- [What needs to be done]:
Return the entries below in their exact form, leaving the pictures out.

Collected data
╭──
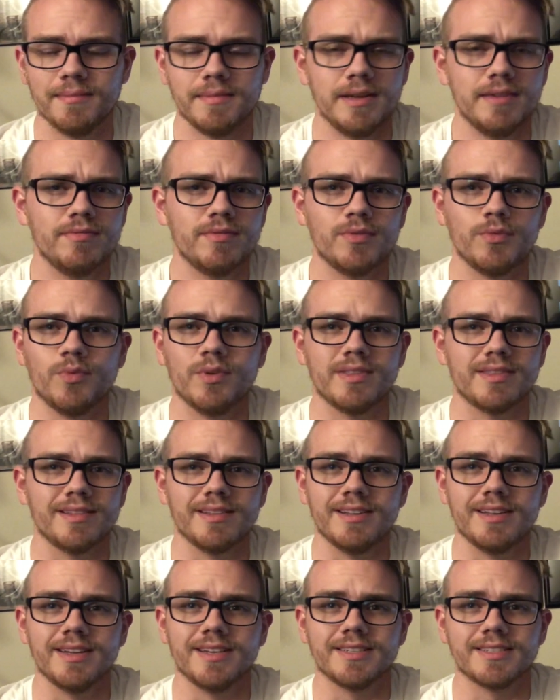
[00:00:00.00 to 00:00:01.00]
Even with
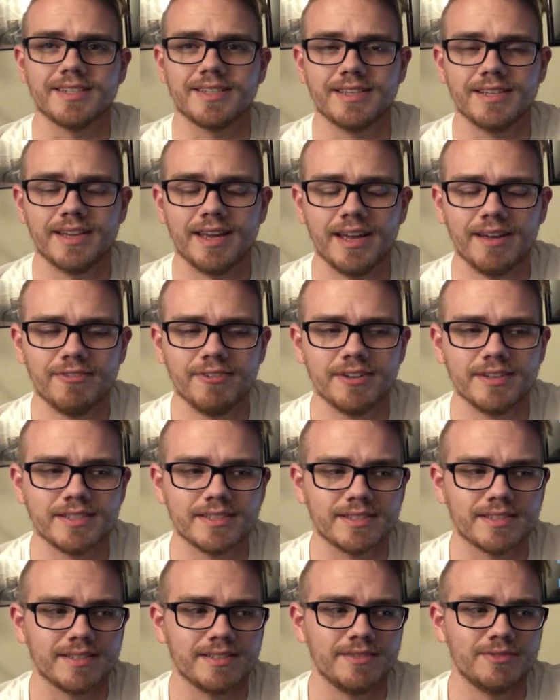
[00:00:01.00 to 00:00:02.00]
the links that he gave
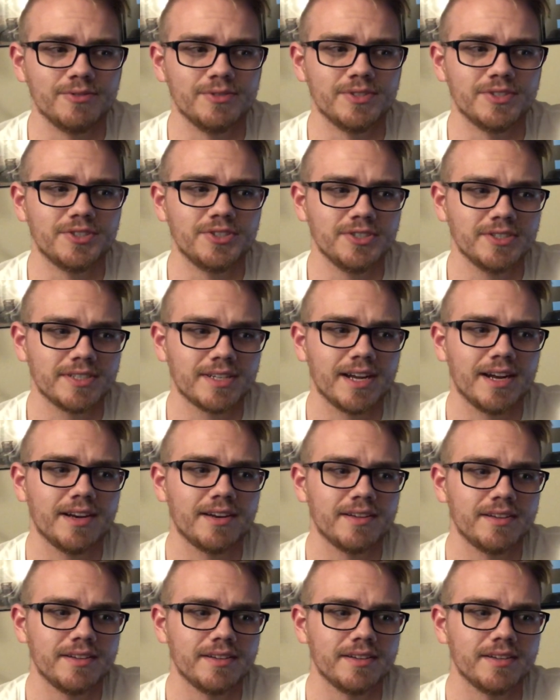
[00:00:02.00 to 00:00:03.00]
us, it was just
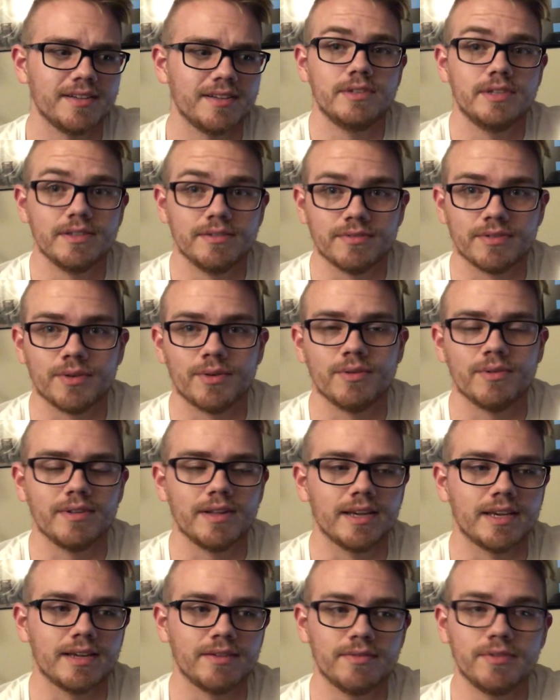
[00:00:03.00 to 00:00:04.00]
kind of difficult.
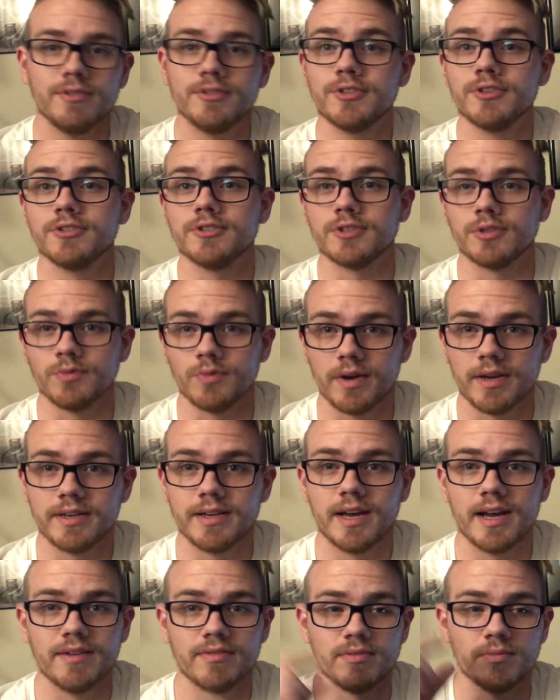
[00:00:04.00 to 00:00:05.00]
Like, if you chose the red
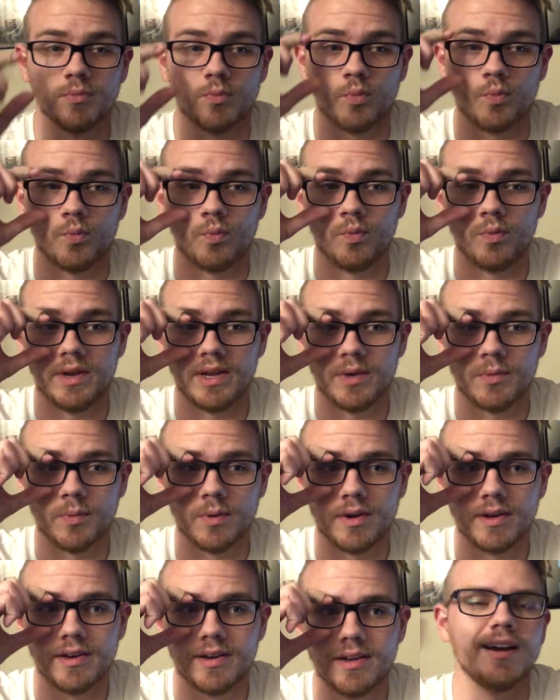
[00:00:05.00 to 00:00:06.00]
guy from week
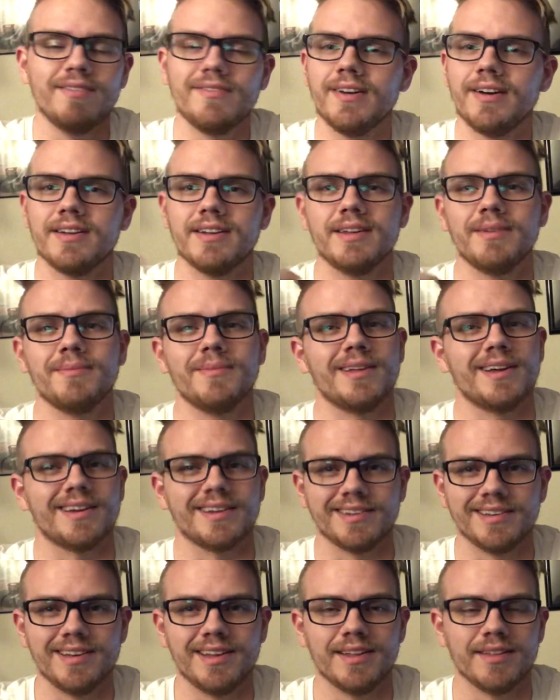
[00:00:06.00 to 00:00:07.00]
1, I found him
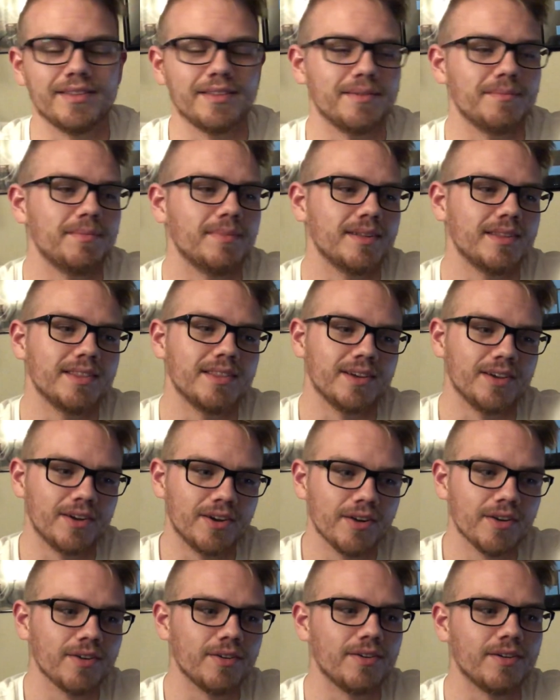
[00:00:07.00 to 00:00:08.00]
like nothing, but the
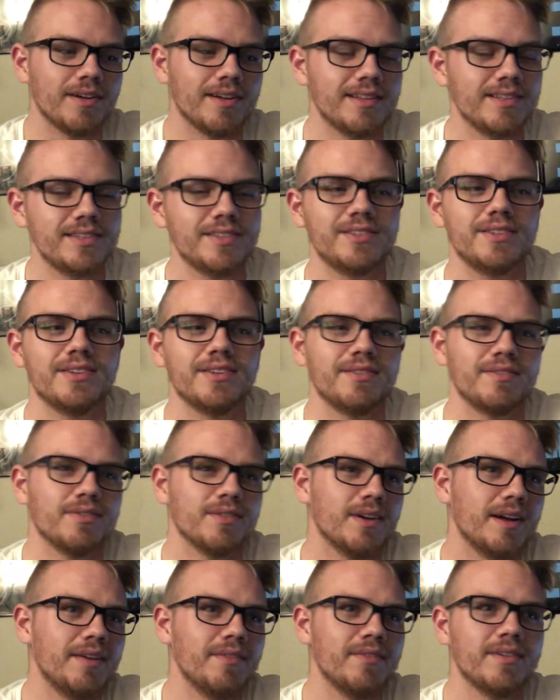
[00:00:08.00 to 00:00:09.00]
girl, it took
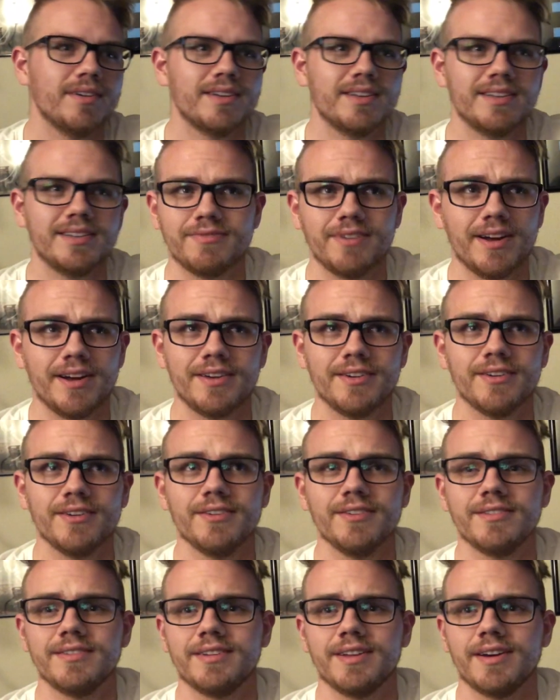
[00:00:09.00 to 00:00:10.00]
forever to find
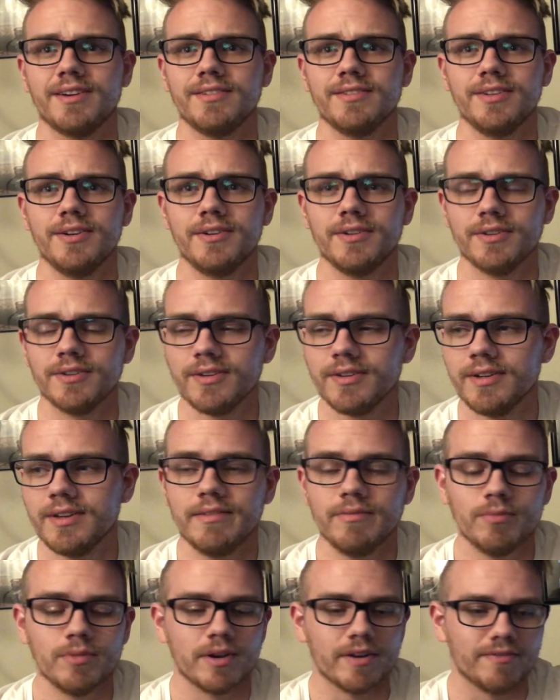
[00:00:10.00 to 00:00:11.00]
her and download her.
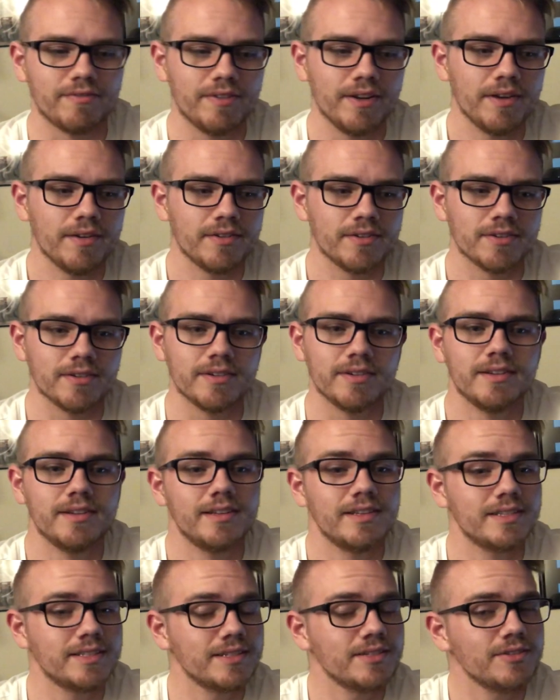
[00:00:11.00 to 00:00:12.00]
Even when I found her,
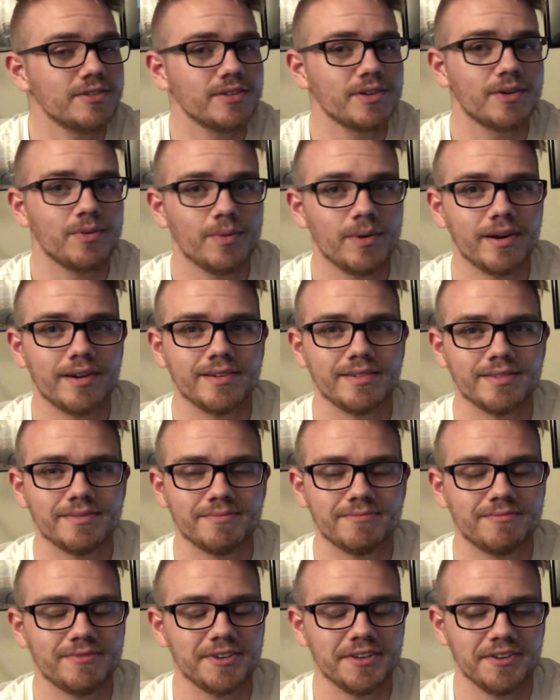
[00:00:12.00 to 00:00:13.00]
it still took a while to
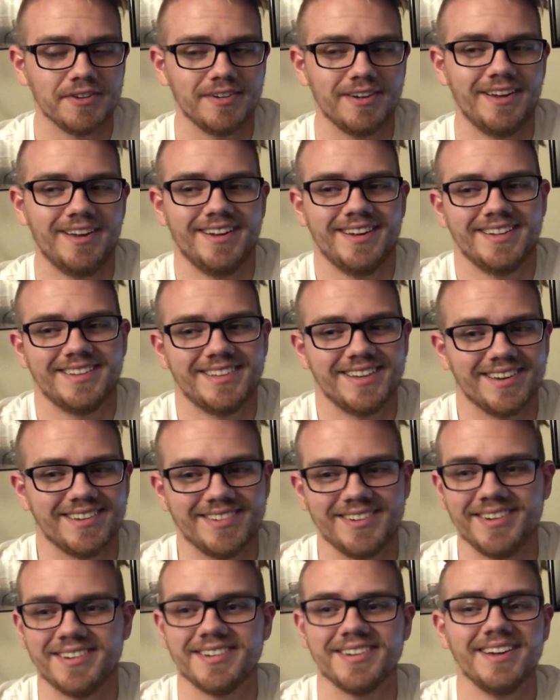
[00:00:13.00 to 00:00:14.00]
figure out how to
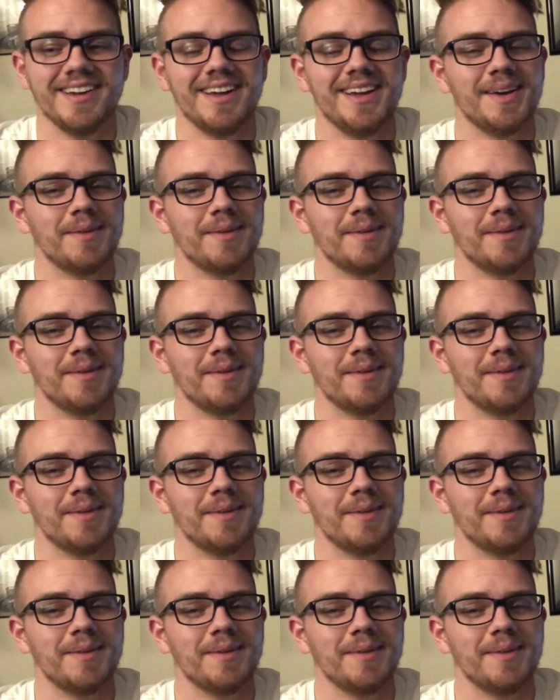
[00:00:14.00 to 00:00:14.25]
download her.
╰──
- [Solution for this exercise]:
[00:00:00.00 to 00:00:01.00]
Even with
[00:00:01.00 to 00:00:02.00]
the links that he gave
[00:00:02.00 to 00:00:03.00]
us, it was just
[00:00:03.00 to 00:00:04.00]
kind of difficult.
[00:00:04.00 to 00:00:05.00]
Like, if you chose the red
[00:00:05.00 to 00:00:06.00]
guy from week
[00:00:06.00 to 00:00:07.00]
1, I found him
[00:00:07.00 to 00:00:08.00]
like nothing, but the
[00:00:08.00 to 00:00:09.00]
girl, it took
[00:00:09.00 to 00:00:10.00]
forever to find
[00:00:10.00 to 00:00:11.00]
her and download her.
[00:00:11.00 to 00:00:12.00]
Even when I found her,
[00:00:12.00 to 00:00:13.00]
it still took a while to
[00:00:13.00 to 00:00:14.00]
figure out how to
[00:00:14.00 to 00:00:14.25]
download her.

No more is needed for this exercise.